6. Con il secondo motivo si denuncia l’insufficiente e contraddittoria motivazione circa la sussistenza della cessione alla banca, da parte della società in bonis, di tutti i crediti vantati da questa nei confronti dell’I.A.C.P., e circa la riferibilità a tale cessione delle rimesse impugnate dal fallimento, quali punti decisivi della controversia. La cessione dei crediti, alla quale la notifica conferisce la data certa del 19 maggio 1997, dimostrando il finanziamento contestualmente concesso dalla banca in data 11 luglio 1996, escluderebbe per ciò stesso la revocabilità del pagamento seguito a quella notifica, ma anche dei quattordici pagamenti dell’ente debitore imputabili ai contratti di appalto, e quindi ai crediti ceduti, come dimostrato dalle indicazioni relative nei documenti prodotti, e da una serie di elementi documentali in atti.

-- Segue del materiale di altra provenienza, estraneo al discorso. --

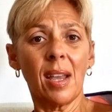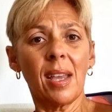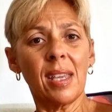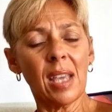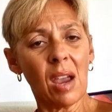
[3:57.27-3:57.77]

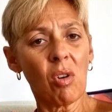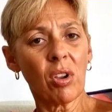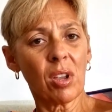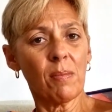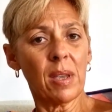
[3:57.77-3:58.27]
yarrow
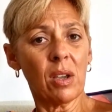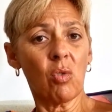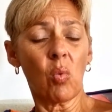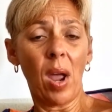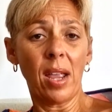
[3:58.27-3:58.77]
can be a
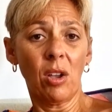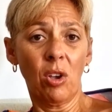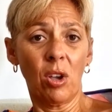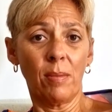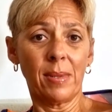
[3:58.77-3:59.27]
great
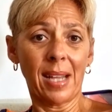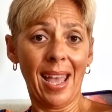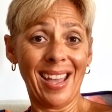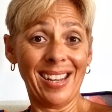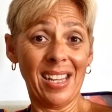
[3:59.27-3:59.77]
herb to add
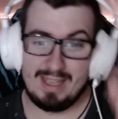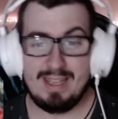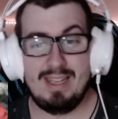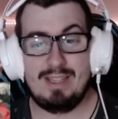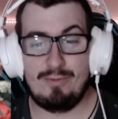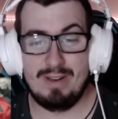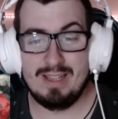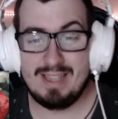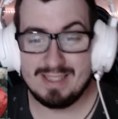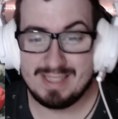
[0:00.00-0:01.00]
It really
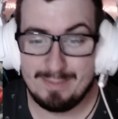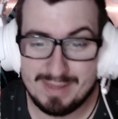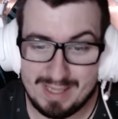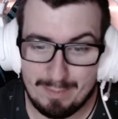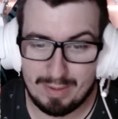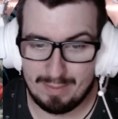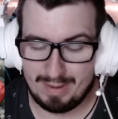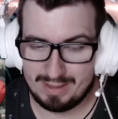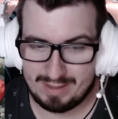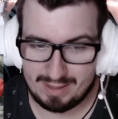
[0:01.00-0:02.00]
does seem simple,
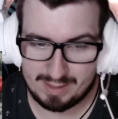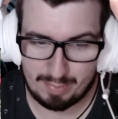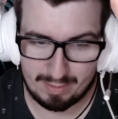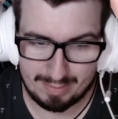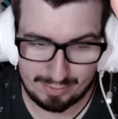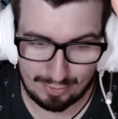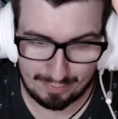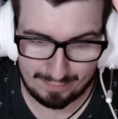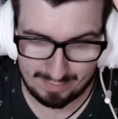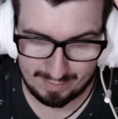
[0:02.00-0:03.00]
but it's probably tough.
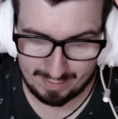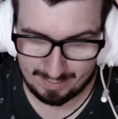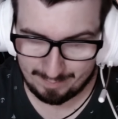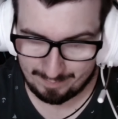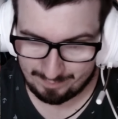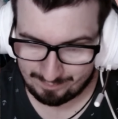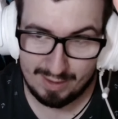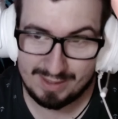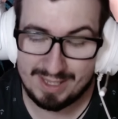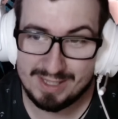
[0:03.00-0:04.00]
And
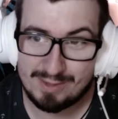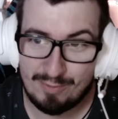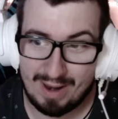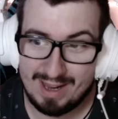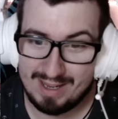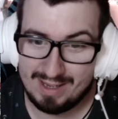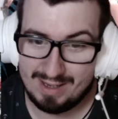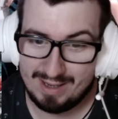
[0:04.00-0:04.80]
he's crying.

7. Si è già osservato che, nell’economia del giudizio e ai fini della tenuta della linea difensiva della banca, la certezza della stipulazione di un contratto di finanziamento in data anteriore ai pagamenti aveva un ruolo decisivo. In mancanza di questo elemento, le cessioni dei crediti difetterebbero di altra causa, che non sia quella solutoria. Conseguentemente questo motivo è sostanzialmente assorbito dal rigetto di quello precedente. Occorre peraltro ribadire anche qui che la notifica di un atto privo di data certa conferisce la certezza solo con effetto dal momento in cui la notifica è compiuta; e che per questa ragione è esatto il rilievo del giudice di merito (accennato con la ribadita distinzione tra la cessione dei crediti che la banca assume sottostante al mandato irrevocabile all’incasso, e quella notificata nel maggio dell’anno successivo), che la notifica della cessione dei crediti nei confronti dell’I.A.C.P. era opponibile al fallimento solo con riferimento ai crediti residui alla data della notificazione e che essa giustificò il pagamento in una soluzione del residuo saldo dovuto. Quella notifica, pertanto, non poteva retroattivamente sovrapporsi al mandato irrevocabile all’incasso, che, solo, aveva giustificato tutti i precedenti pagamenti del debitore ceduto.

8. In conclusione il ricorso è respinto. Le spese del giudizio di legittimità sono a carico della parte soccombente, e sono liquidate come in dispositivo.

P.Q.M.

Rigetta il ricorso e condanna la ricorrente al pagamento delle spese del giudizio di legittimità, liquidate in complessivi Euro 10.200,00, di cui Euro 10.000,00 per onorari, oltre alle spese generali e agli accessori come per legge.

Così deciso in Roma, nella Camera di consiglio delle Sezioni unite della Corte suprema di cassazione, il 18 aprile 2012.